TASK DIRECTIONS >> Whenever a picture appears in the data, skip it and write out all other material exactly.

INPUT RECORDS >>

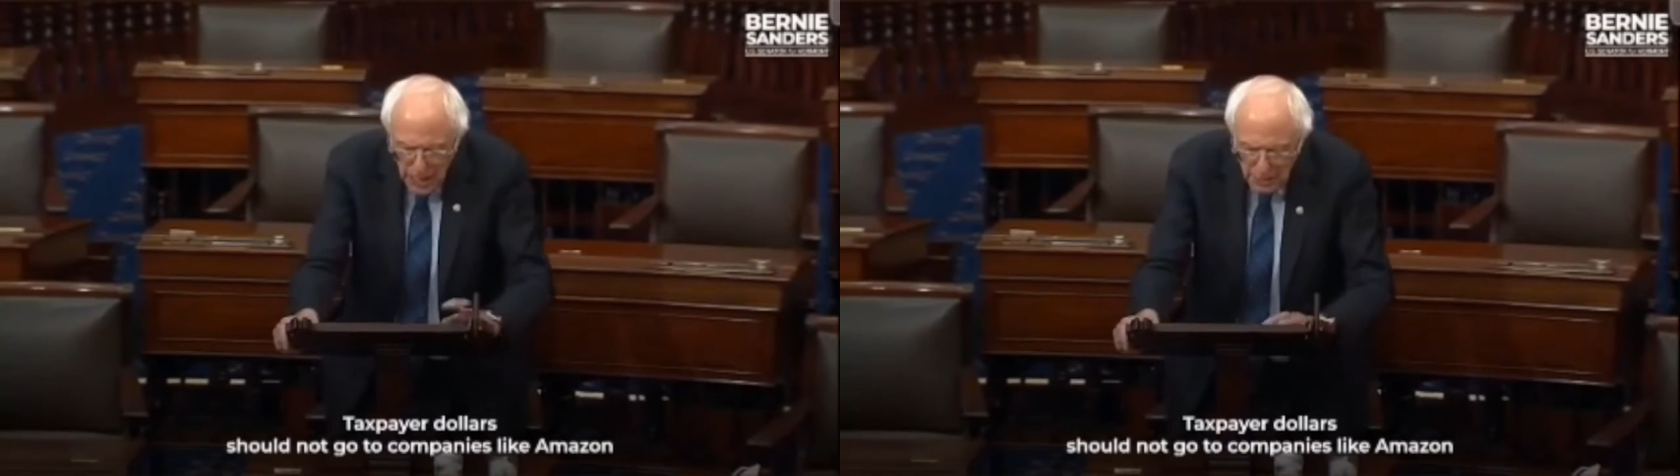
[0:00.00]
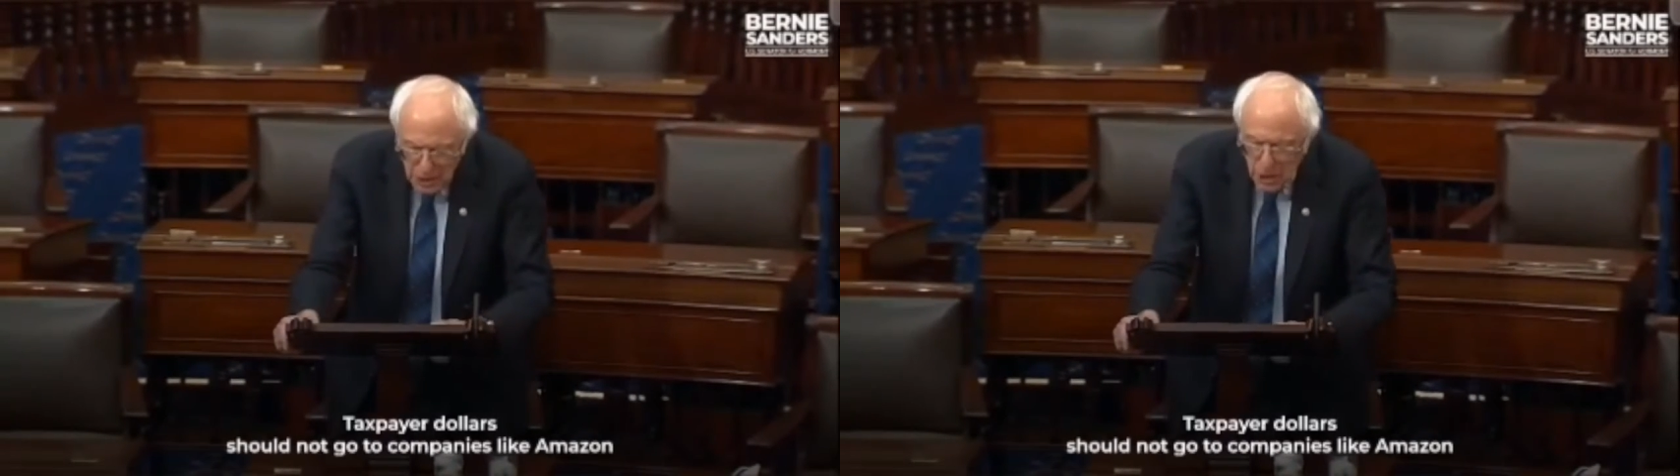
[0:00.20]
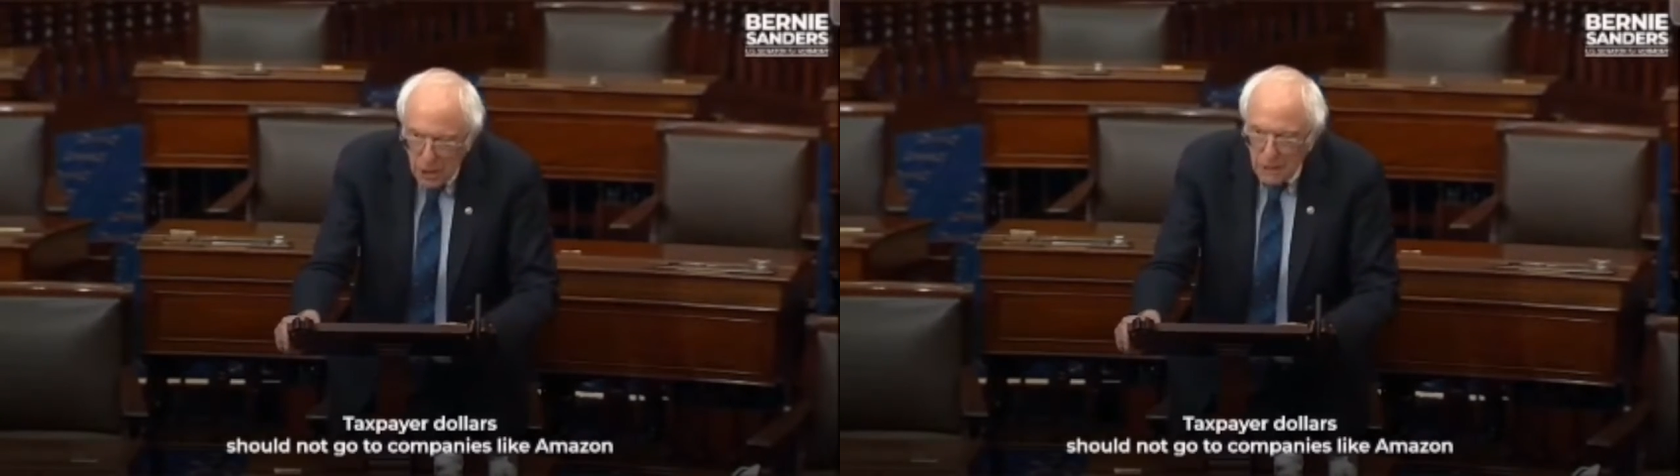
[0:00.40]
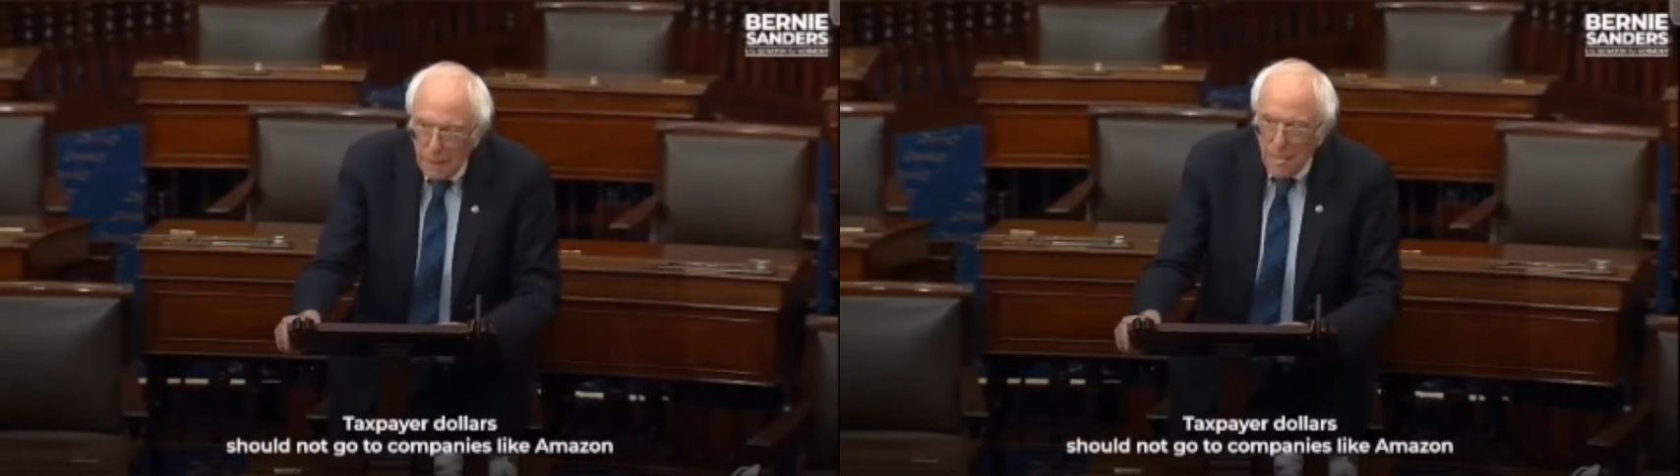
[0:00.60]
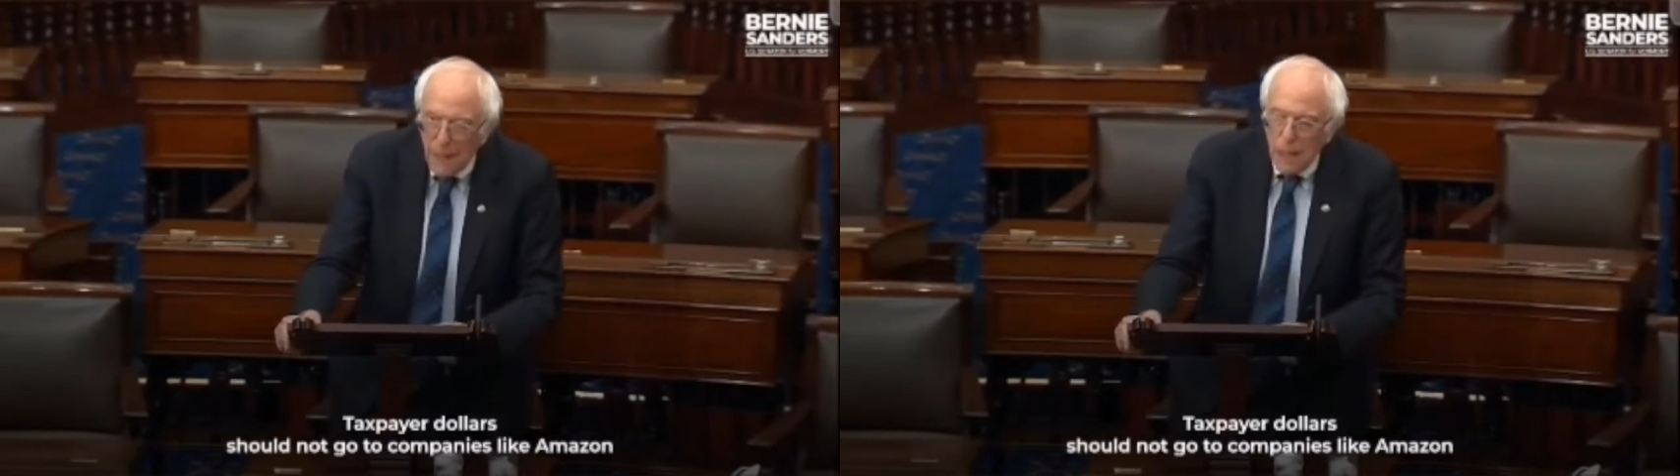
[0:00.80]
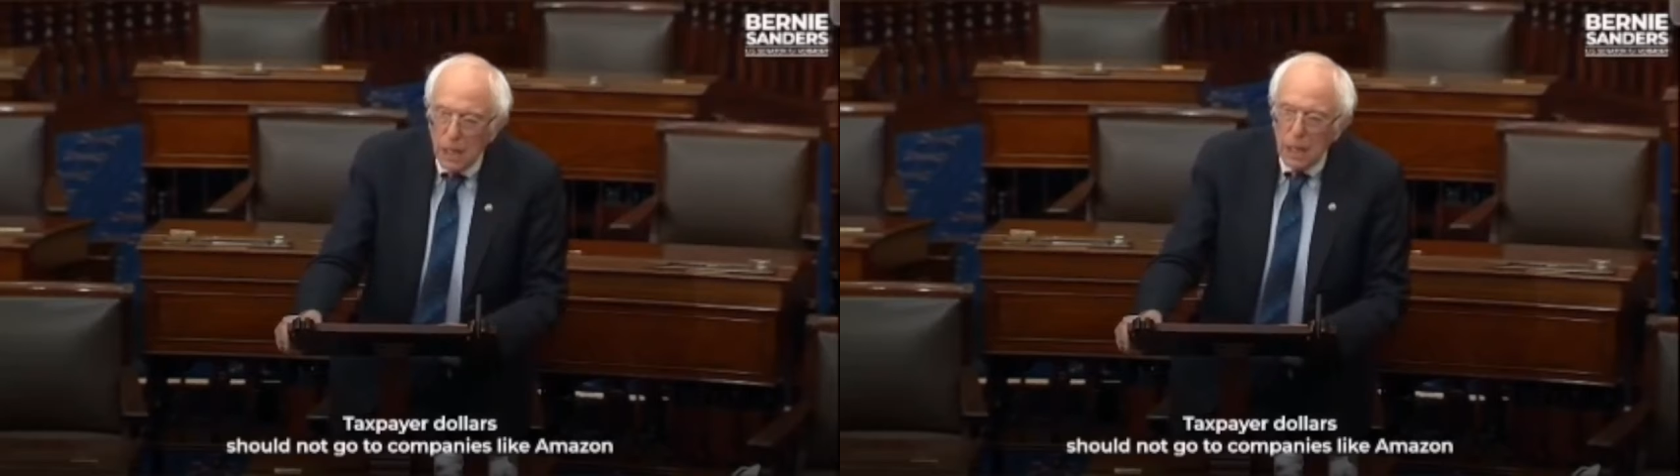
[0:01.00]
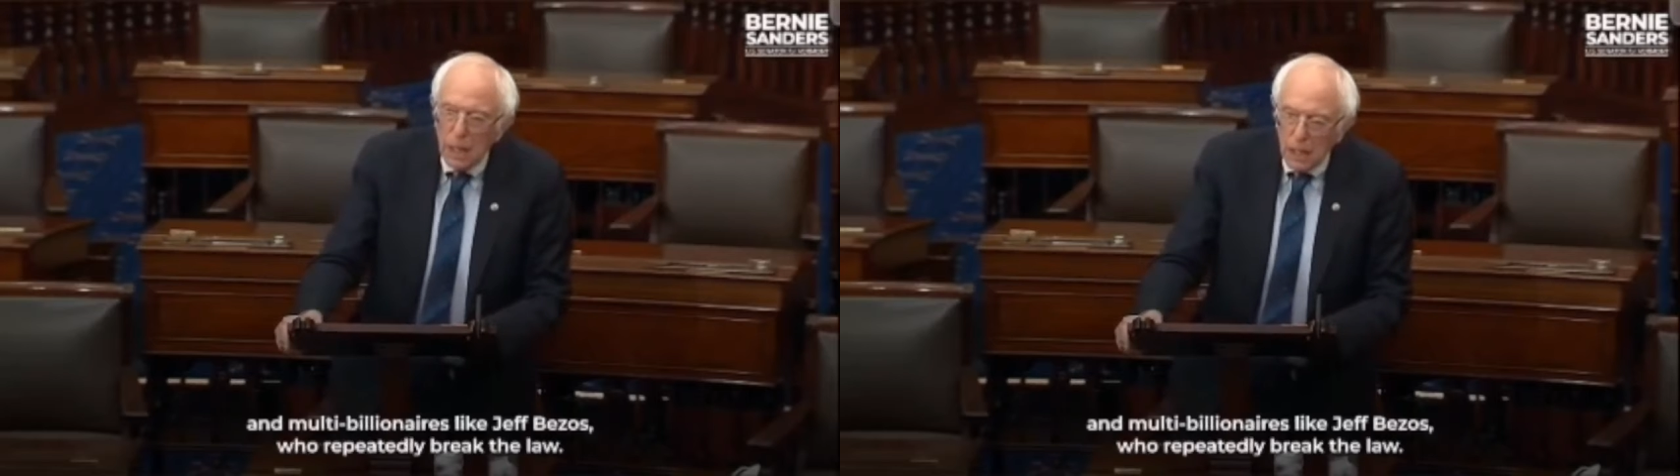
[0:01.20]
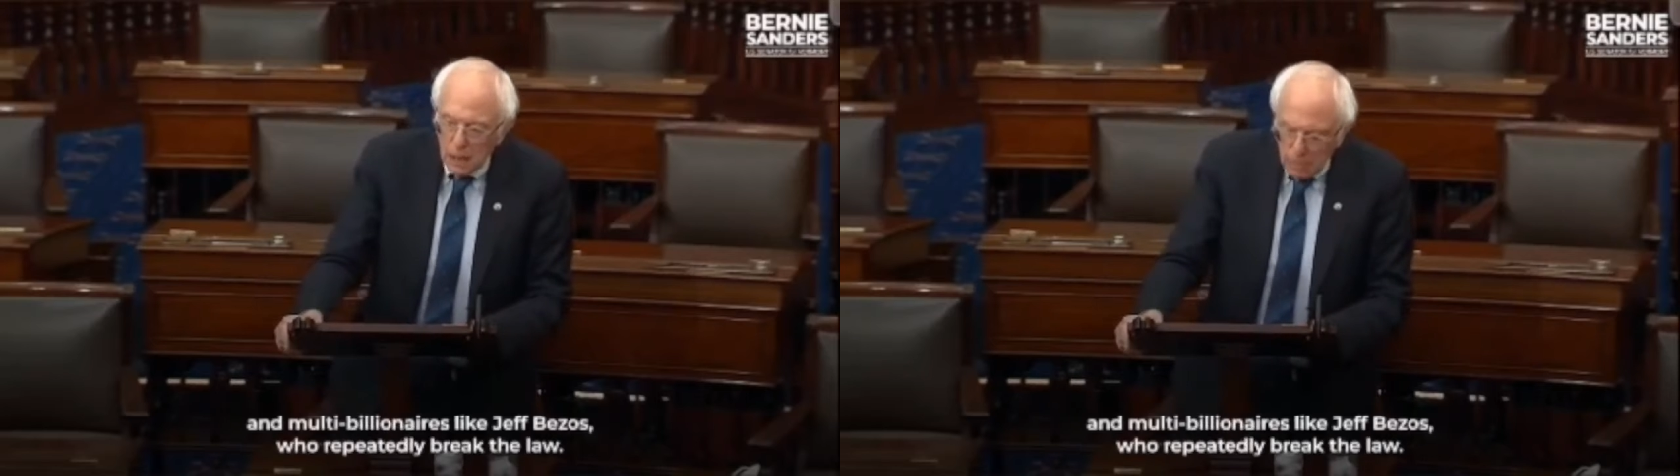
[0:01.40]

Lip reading: Amazon and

WRITTEN ANSWER >>
[0:00.00]
[0:00.20]
[0:00.40]
[0:00.60]
[0:00.80]
[0:01.00]
[0:01.20]
[0:01.40]

Lip reading: Amazon and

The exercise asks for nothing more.